Menurut Notoatmodjo (2018) instrumen penelitian adalah alat-alat yang akan
digunakan untuk pengumpulan data. Instrumen penelitian dapat berupa:
kuesioner, formulir obervasi, formulir-formulis lain yang berkaitan dengan
pencatatan data dan sebagainya. Penelitian ini menggunakan instrumen penelitian
Kuesioner yang digunakan adalah pertanyaan untuk mengambil data mengenai
pengaruh pendidikan kesehatan terhadap pengetahuan masyarkat tentang penyakit
kusta di Puskemas Wilayah Kerja Muara Sabak Timur Kabupaten Tanjung Jabung
Timur tahun 2021.

3.9 Teknik Pengolahan Data


Data yang dikumpulkan selanjutnya diolah melaui tahapan sebagai berikut :
1. Editing
Memberi kelengkapan yaitu memeriksa pertanyaan yang diajukan
telah lengkap atau tidak ada jawaban yang diberikan
2. Coding
Mengkode data dengan memberikan kode pada masing-masing
jawaban untuk mempermudah pengolahan data. Adapun pengkodean
antara lain:
a. Pengetahuan
Jika kategori kurang diberi kode 1, kategori cukup diberi kode 2
dan kategori baik diberi kode 3
3. Scoring
Scoring dilakukan dengan menetapkan skor (nilai) pada setiap
pertanyaan kuesioner dan pada saat pengkategorian setiap variable.
Adapun pemberian skor pada setiap variable antara lain :
a.
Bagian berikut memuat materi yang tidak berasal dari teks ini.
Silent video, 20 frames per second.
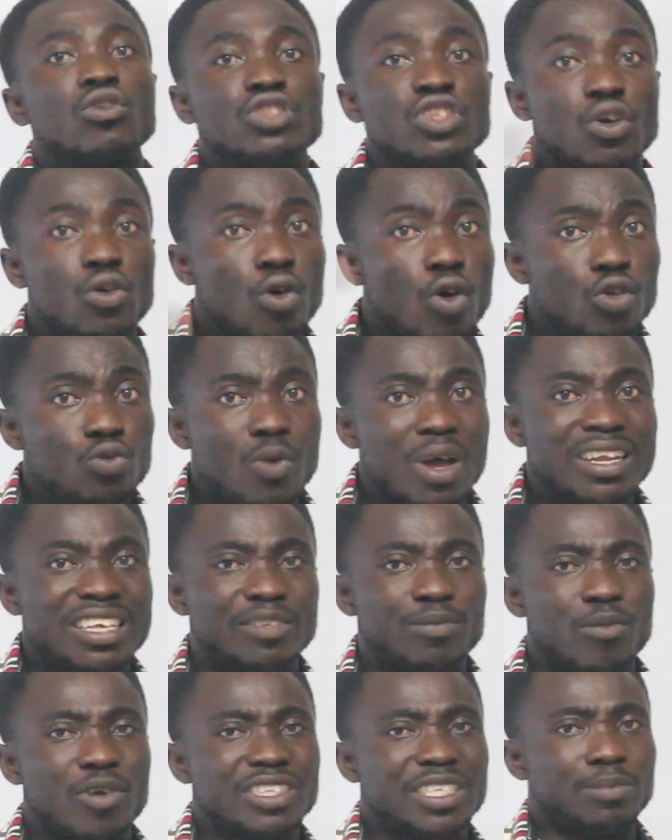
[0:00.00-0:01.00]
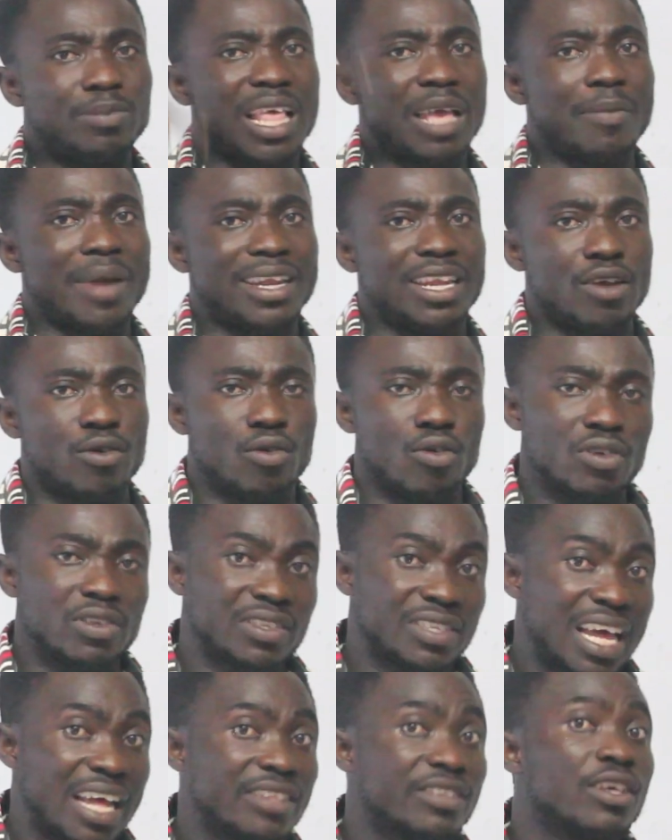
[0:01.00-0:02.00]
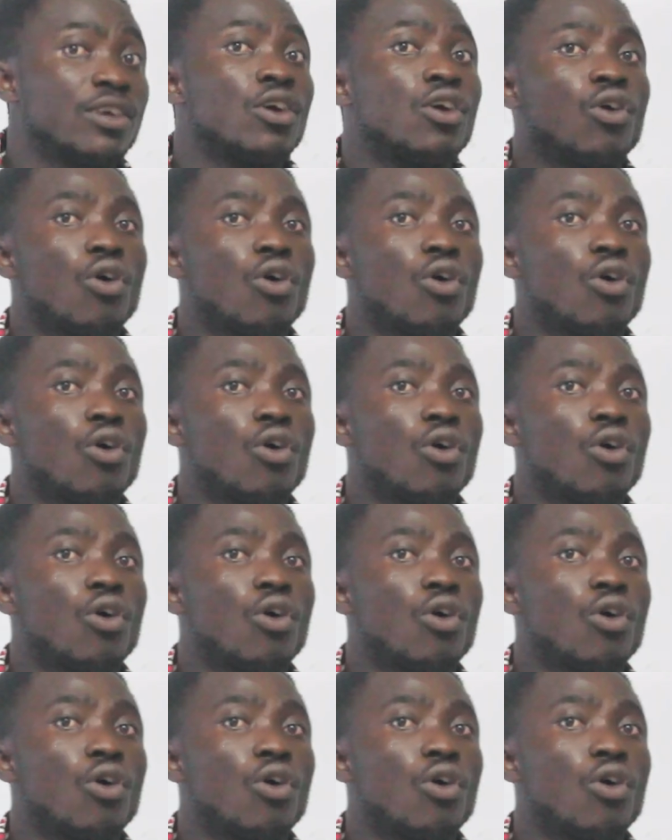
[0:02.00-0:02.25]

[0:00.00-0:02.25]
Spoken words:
the old one is multiplied by the constant,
Pengetahuan
Jika skor < 56 % diberi kode 1, skor 56-75 diberi kode 2 dan skor
76-100 diberi kode 3.
4. Entry data
Data yang telah diperiksa dan diberi kode dimasukkan kedalam
program computer untuk dianalisis.
5. Cleaning
Dilakukan untuk memastikanbahwa keseluruhan data sudah di entry
dan tidak terdapat kesalahan dalam memasukkan data sehingga siap
dianalisis.

3.10 Analisi Data


1. Analisis Univariat
Analisi data secara univariat, yaitu menjelaskan atau mendeskripsikan
karakteristik setiap variabel penelitian. Bentuk analisis univariat
tergantung dari jenis datanya. Pada umumnya dalam analisis ini hanya
menghasilkan distribusi frekuensi dan presentase setiap variabel.
2. Analisis Bivariat
Analisis bivariat adalah analisis yang dilakukan terhadap dua variabel
yang diduga berhubungan atau memiliki pengaruh dengan menggunakan
uji paired t test yang ditentukan melalui hasil uji normalitas untuk melihat
batas kemaknaan ɑ 0, 05 sehingga bila p value≤0,05 maka hasil statistik
bermakna yang artinya ada pengaruh dan bila p value> 0, 05 maka hasil
stastistik tidak bermakna yang artinya tidak berpengaruh.